Two general approaches would be:

1. Add an argument to the issues API that allows the rule to instruct on whether or not the range at issue is an expression or a declaration. This is likely to be a breaking change given that callers use EmitIssue to create issues and pass a Range as its own argument.
2. Ignore reference parsing errors entirely:

   tflint/tflint/runner.go

   Lines 324 to 327 in 5ed807d

   	if diags.HasErrors() {
   	// Maybe this is bug
   	panic(diags)
   	}

On further thought it seems like 2 is actually ok given that this is meant to limit errors to expressions that reference module variables.

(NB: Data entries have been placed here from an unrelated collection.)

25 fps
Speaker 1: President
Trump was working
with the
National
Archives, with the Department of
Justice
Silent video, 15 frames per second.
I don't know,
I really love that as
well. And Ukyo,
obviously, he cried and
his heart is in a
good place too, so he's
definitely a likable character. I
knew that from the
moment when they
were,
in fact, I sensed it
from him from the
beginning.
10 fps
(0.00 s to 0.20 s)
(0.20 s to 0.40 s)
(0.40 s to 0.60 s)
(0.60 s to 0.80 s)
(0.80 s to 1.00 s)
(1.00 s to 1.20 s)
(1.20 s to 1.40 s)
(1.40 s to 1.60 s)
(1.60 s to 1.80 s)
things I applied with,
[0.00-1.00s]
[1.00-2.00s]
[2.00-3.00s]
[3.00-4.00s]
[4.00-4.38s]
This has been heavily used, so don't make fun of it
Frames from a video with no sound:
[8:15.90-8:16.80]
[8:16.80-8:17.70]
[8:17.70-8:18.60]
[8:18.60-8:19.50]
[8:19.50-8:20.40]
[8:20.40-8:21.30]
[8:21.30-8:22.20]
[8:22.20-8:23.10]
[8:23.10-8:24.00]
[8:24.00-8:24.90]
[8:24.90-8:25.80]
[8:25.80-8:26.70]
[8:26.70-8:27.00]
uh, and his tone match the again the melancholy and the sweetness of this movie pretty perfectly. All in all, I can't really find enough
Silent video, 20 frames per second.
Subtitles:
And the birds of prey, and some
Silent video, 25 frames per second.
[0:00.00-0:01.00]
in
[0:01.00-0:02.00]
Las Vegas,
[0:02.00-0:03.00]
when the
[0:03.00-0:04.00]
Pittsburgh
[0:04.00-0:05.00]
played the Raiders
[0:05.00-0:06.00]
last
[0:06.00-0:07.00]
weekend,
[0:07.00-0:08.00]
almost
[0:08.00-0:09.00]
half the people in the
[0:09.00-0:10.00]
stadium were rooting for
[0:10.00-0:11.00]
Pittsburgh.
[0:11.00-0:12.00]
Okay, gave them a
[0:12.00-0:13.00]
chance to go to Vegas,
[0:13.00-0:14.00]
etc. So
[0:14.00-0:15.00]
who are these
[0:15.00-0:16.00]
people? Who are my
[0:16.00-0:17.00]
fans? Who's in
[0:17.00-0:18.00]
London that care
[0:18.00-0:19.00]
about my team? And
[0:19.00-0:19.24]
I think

If the expression is invalid it can't contain any variables.

[wata727]

Agreed with 2. 1 is a better approach, but I think module call inspection should stop assuming only issues for expressions in the first place.

In the future it would be good to redesign the plugin API by terraform-linters/tflint-plugin-sdk#193.